To help students gauge their comprehension of the material, these finger exercises are interspersed between lecture segments.  Often, though, it seems like they’re just there to make busy work, as they’re not checking knowledge that’s useful, they’re just exercises that test nothing so much as your patience.  The worst of these are when they test concepts not in the lectures, which is defended by the TAs as inspiring independent study.  This excuse is somewhat undercut by the text on some finger exercises which states not to get too frustrated with a concept, as it’s explained in a later lecture.  If it’s explained later, then clearly that’s where we’re supposed to learn it, not through independent study, or they wouldn’t ever explain it.

There are so many concepts taught (well) through this course, I really can’t pull out a list.  In general, there’s a lot of coding principles, such as operators and operands, expressions, variables, calls, specific data structures, loops, recursion, conditionals, etc.  Discussion of address pointing supports lessons on mutability and cloning. Functions and objects, heirarchies.  There’s a fair bit to do with abstraction, though I feel this is handled better in SPD.  On the other hand, this course did a much better job of exploring algorithm complexity and costs.

Among the most useful (to me) portions of the course were the problem sets.  These were typically program problems you were let loose on to solve however you wish. Well, that’s how it was on the OCW version of the course.  In the edX version, which grades your programs and therefore has a very narrow interpretation of success, you mostly had to solve the problems how they wished.  It was really frustrating after the freedom of the OCW problem sets, especially when the same problem sets from one couldn’t be used on the other, and one case where the accepted solution technically required a different answer than what the problem description requested.
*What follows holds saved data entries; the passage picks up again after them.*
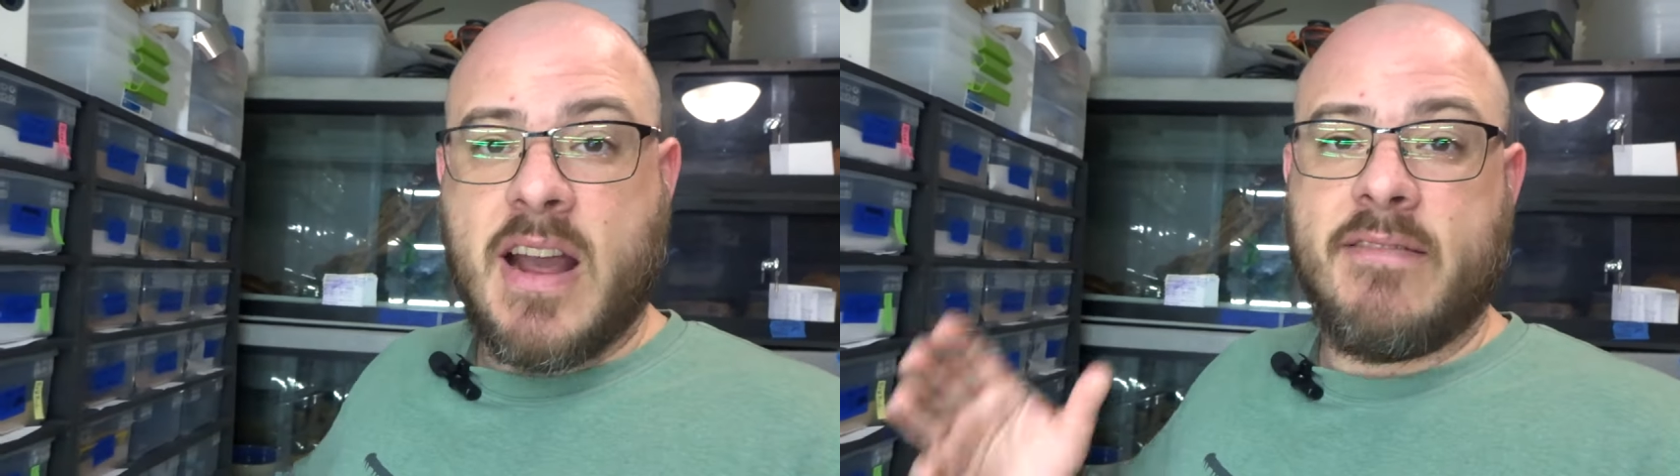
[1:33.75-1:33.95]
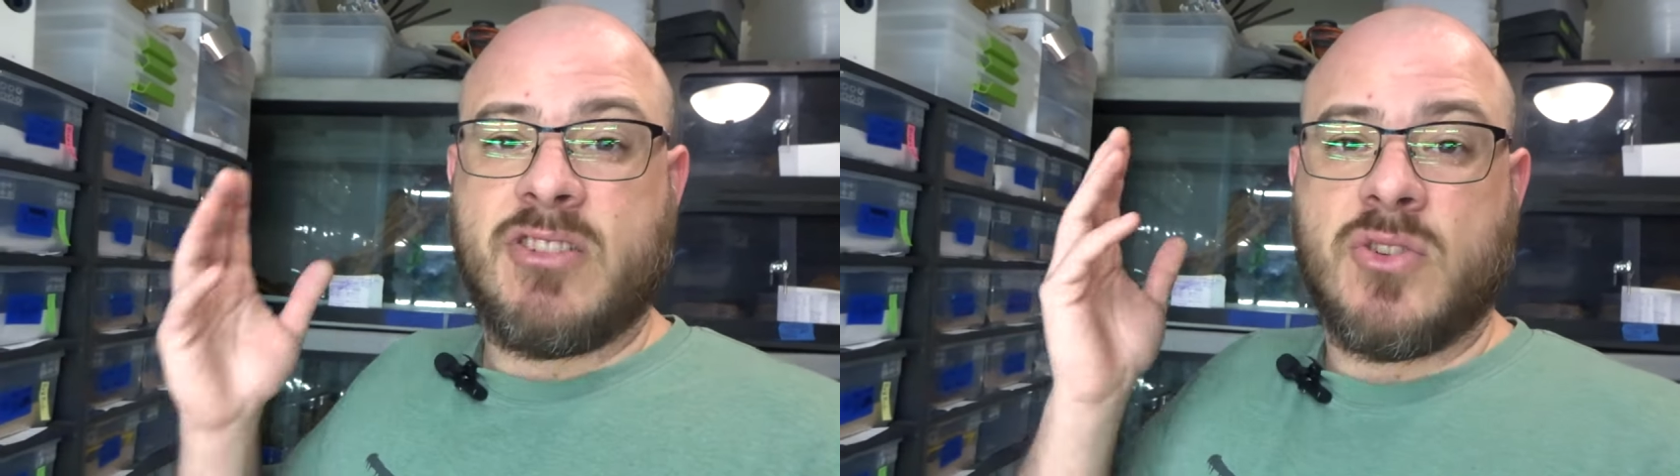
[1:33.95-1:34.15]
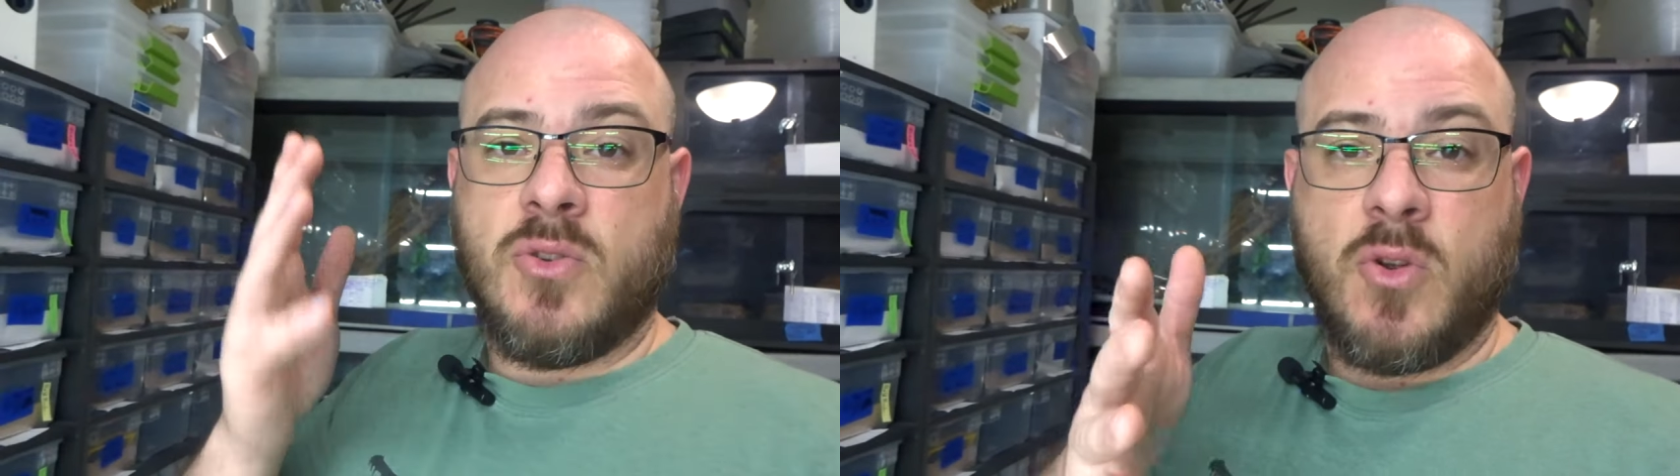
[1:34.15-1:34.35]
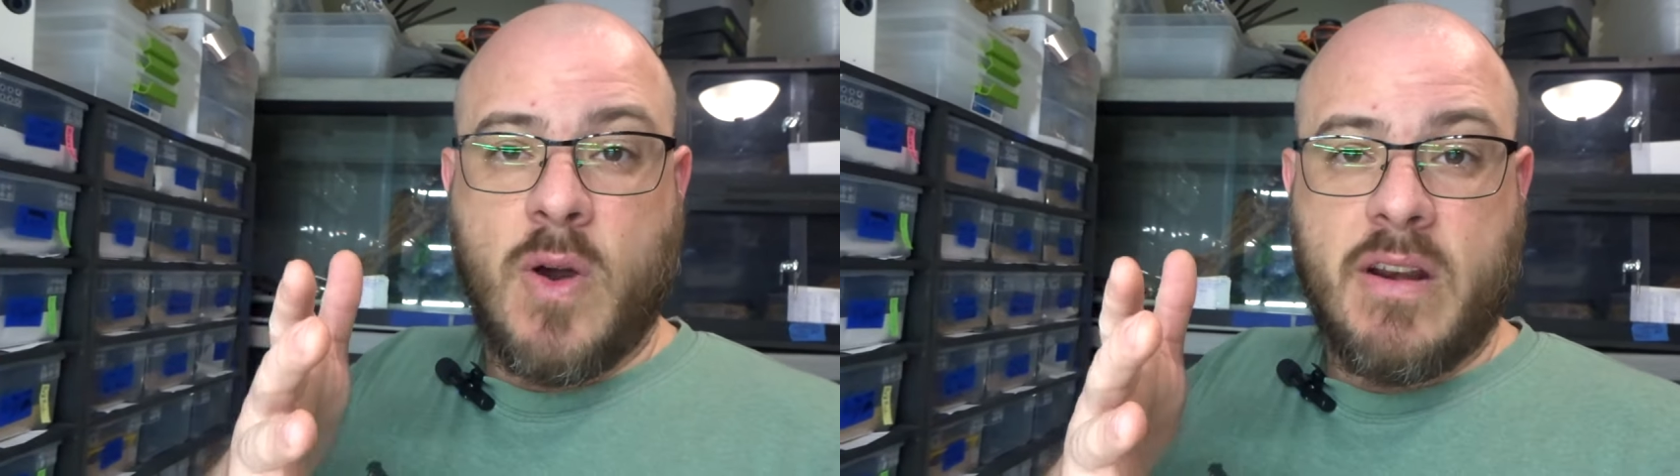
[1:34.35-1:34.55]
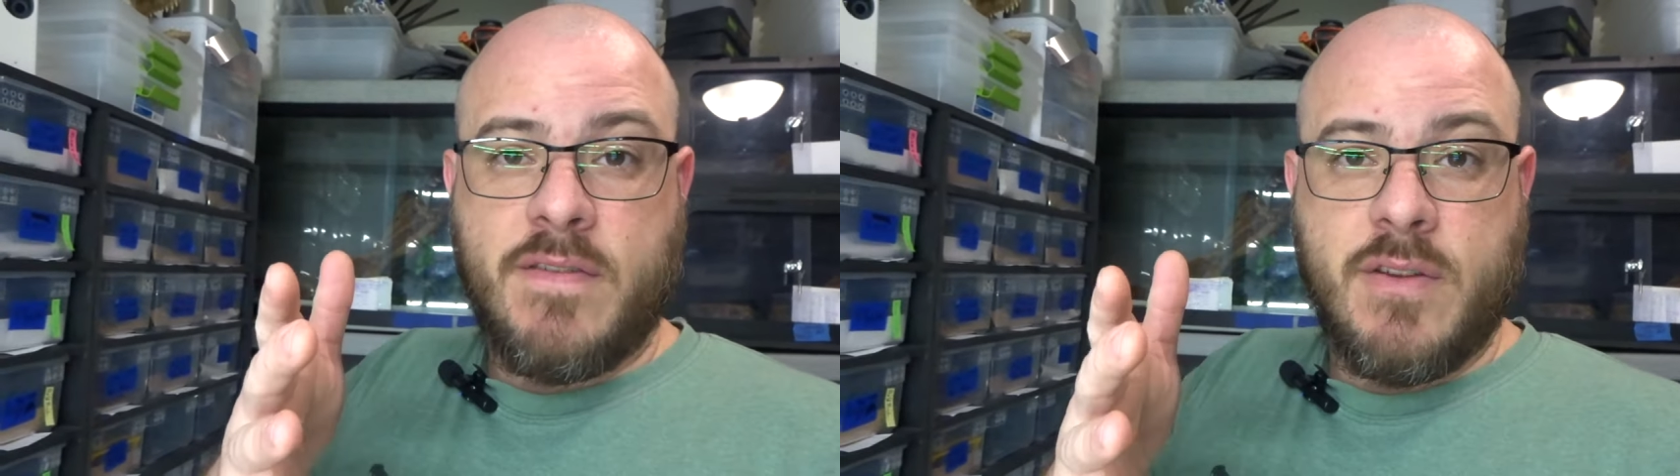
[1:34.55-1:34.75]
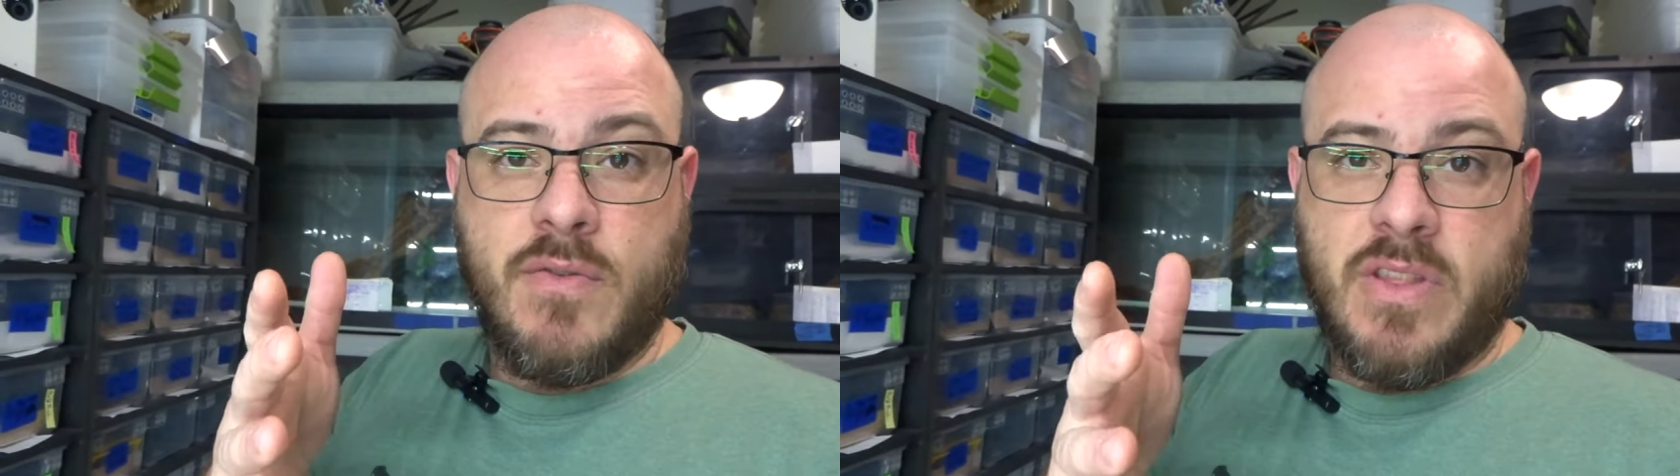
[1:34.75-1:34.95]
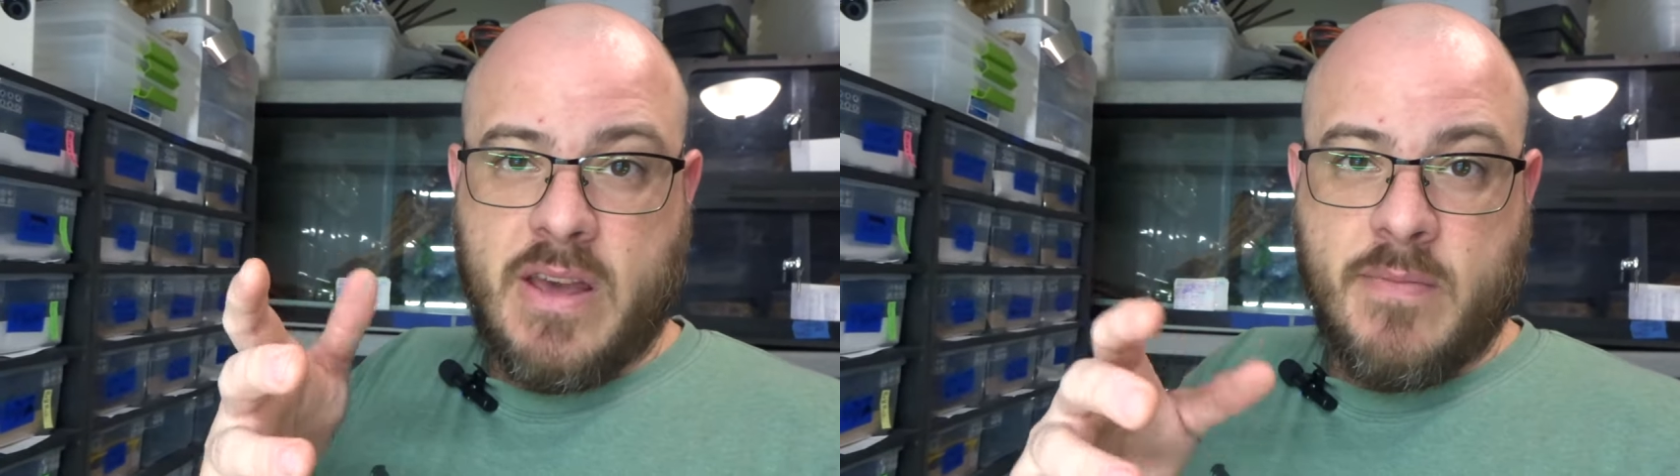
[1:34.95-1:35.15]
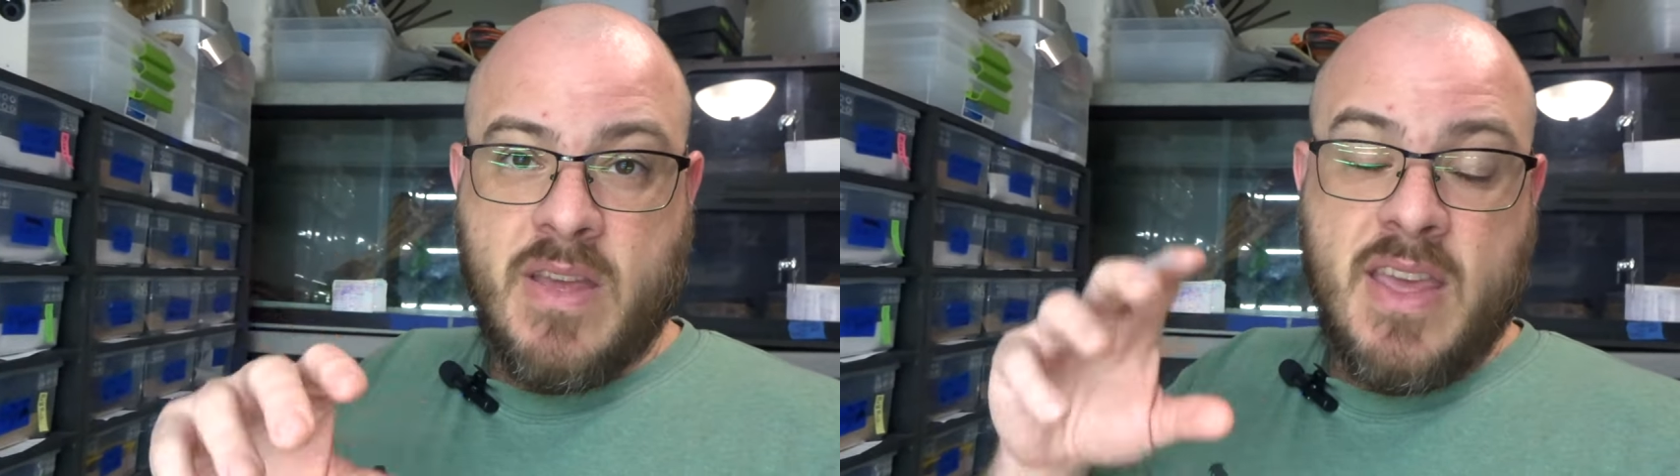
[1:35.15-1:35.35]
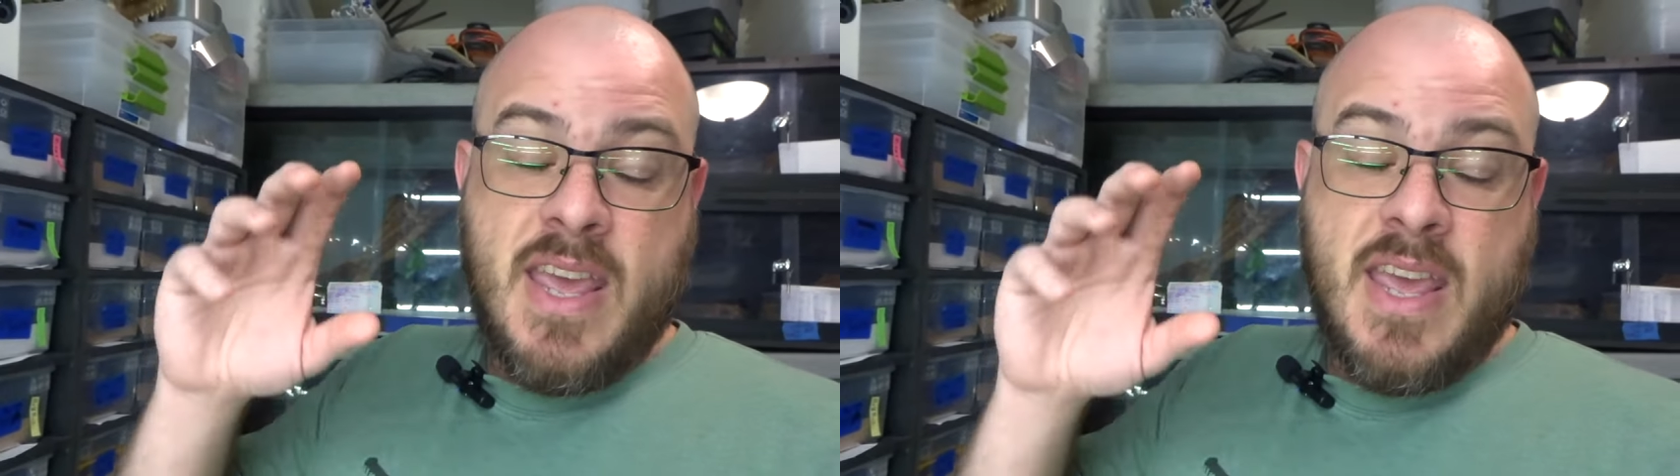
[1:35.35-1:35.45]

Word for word: I've sold quite a few of them.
The required time for this course is way off.  First of all, this is not a self-paced course, and each “week” is released serially.  However, though it takes eight weeks before the content is all dished out, there’s really only six and a half weeks of content.  There’s a two week break between the third and fourth week releases, and the midterm exam is then inserted AFTER the fourth week begins, so it’s not to allow time for that.  Then the last week and a half are likewise empty of content, aside from the final exam.  (The final half week isn’t really useful, feels tacked on to advertise the next course, and falls well short of the OpenLearn data science introductions.)
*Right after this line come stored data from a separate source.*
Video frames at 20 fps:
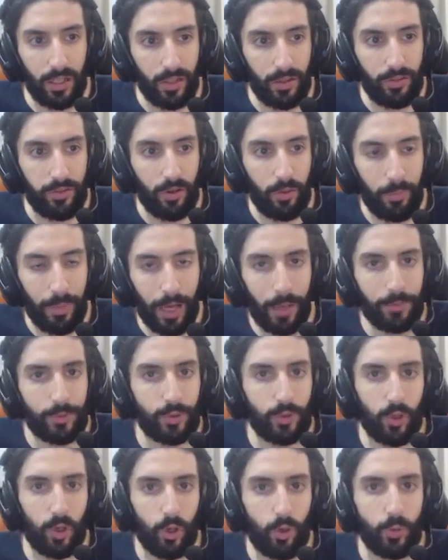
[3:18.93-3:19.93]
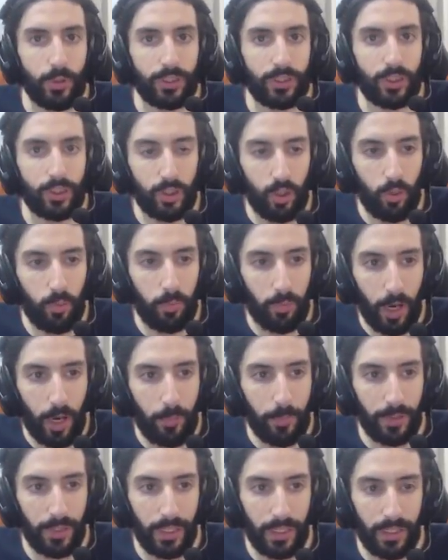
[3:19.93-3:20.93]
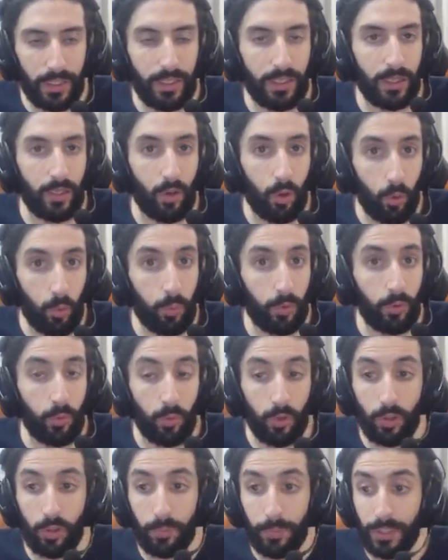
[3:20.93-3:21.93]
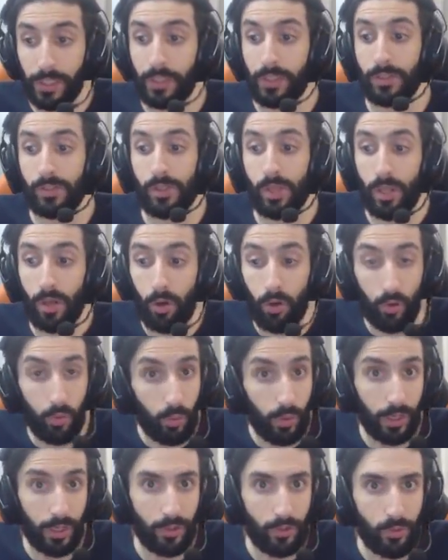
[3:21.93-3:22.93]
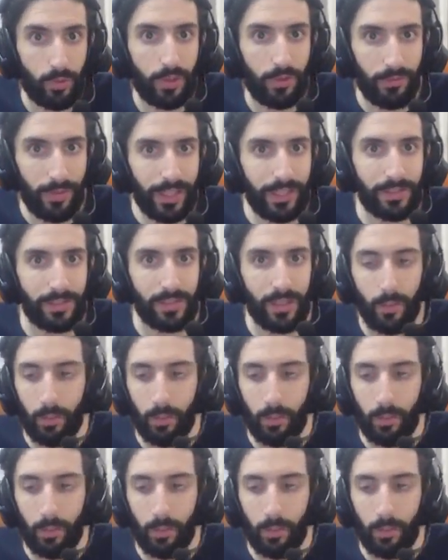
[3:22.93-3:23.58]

the maps are always so populated in open world because they all want to do the events they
The time you spend is then split three ways: Time watching the lectures and doing the exercises, time doing the problem sets, and time researching and revising.  If all the problem sets were written lucidly, I’d estimate about 10 hours per week, or about 65 hours.  Poor writing on the problem sets (similar to the above issues with poorly written finger exercises, but with an emphasis on the required solution differing from the requested solution) probably expand it to roughly 12 hours per week, or around 80 hours.  This is very close to the 50 to 80 hours of the SPD course, but I feel the SPD course is more informative of computer science, and less frustrating.

I think if I had it to do over, I’d do the OCW version instead of the edX version, just because it’s easier to evaluate my progress on my own than to have a computer do it.  Oh, the irony.